EXERCISE GOAL »
When copying the entries below, leave out every picture and keep the rest exact.
-- TASK MATERIAL follows --
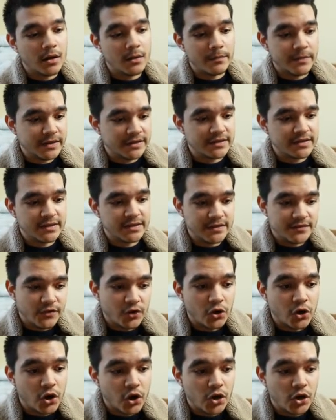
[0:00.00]
It's
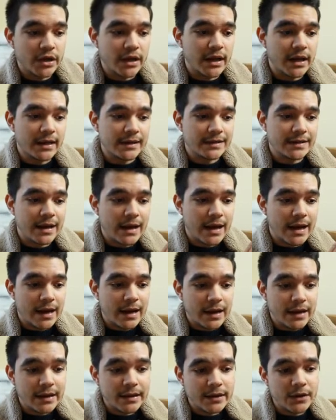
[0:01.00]
very hard. And
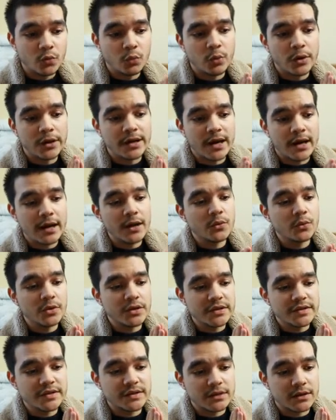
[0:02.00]
when I
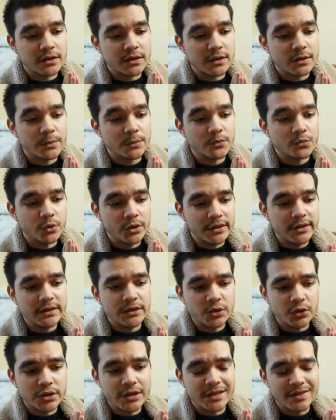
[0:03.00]
was really
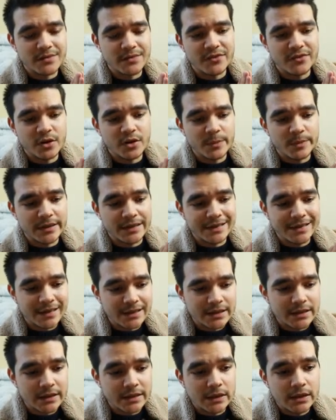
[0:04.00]
learning in the very
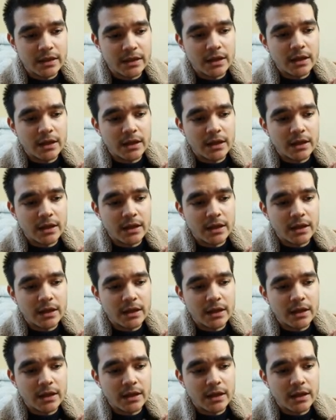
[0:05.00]
beginning,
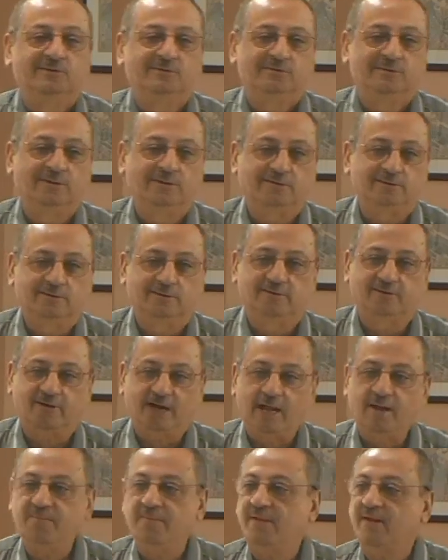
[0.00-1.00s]
The
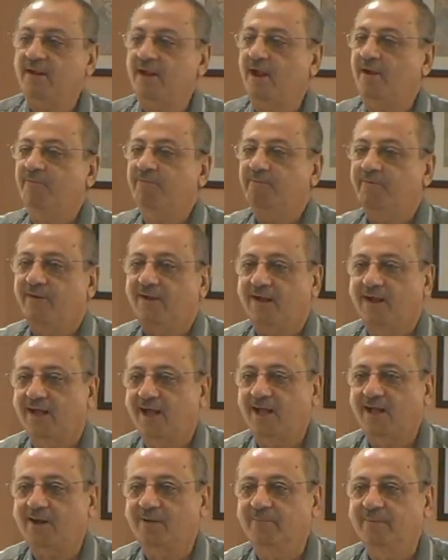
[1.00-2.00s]
grammar of
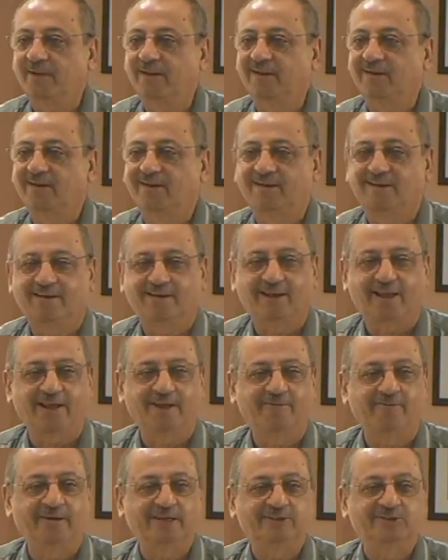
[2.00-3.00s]
Arabic
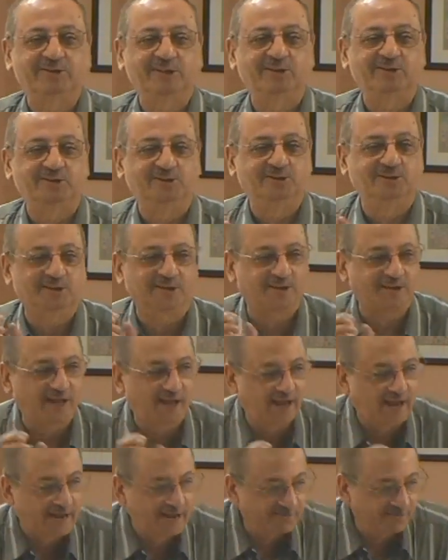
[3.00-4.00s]
language is
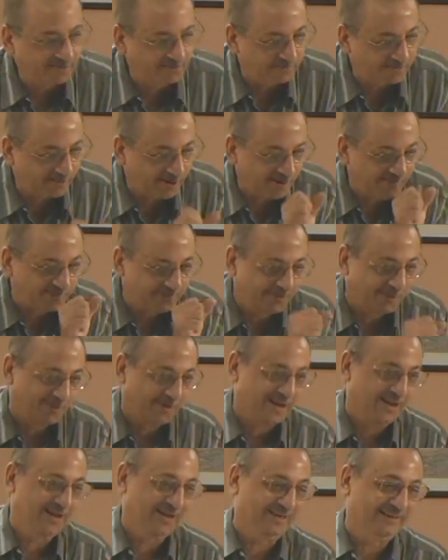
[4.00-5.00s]
derived from
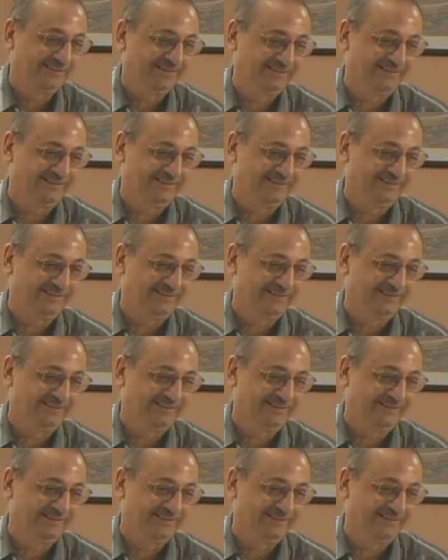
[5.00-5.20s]
Quran.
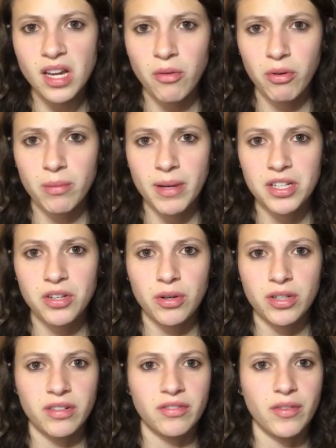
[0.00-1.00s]
I would have made
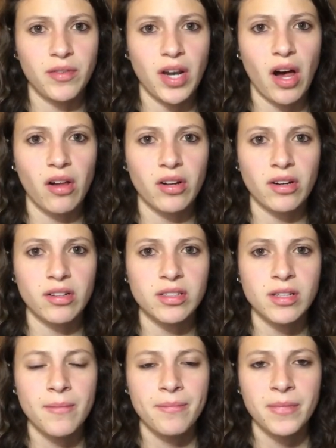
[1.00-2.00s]
$250.
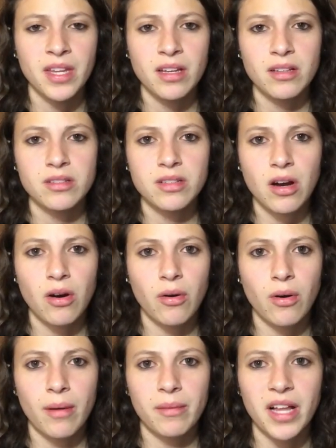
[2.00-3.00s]

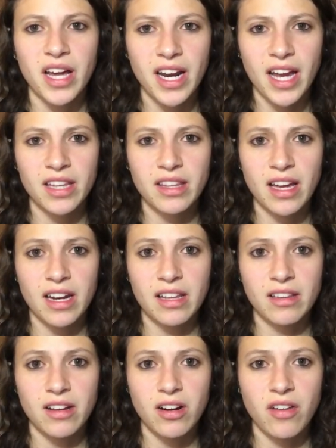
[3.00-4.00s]
So I'm glad I had that
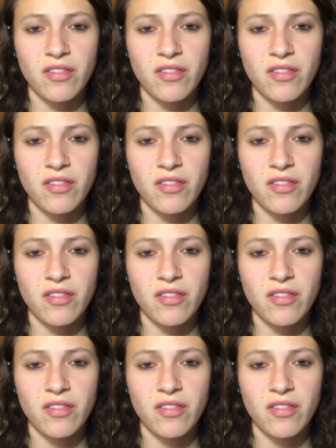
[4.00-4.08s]
in there.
-- TASK MATERIAL concluded --
WRITTEN RESPONSE »
[0:00.00]
It's
[0:01.00]
very hard. And
[0:02.00]
when I
[0:03.00]
was really
[0:04.00]
learning in the very
[0:05.00]
beginning,
[0.00-1.00s]
The
[1.00-2.00s]
grammar of
[2.00-3.00s]
Arabic
[3.00-4.00s]
language is
[4.00-5.00s]
derived from
[5.00-5.20s]
Quran.
[0.00-1.00s]
I would have made
[1.00-2.00s]
$250.
[2.00-3.00s]

[3.00-4.00s]
So I'm glad I had that
[4.00-4.08s]
in there.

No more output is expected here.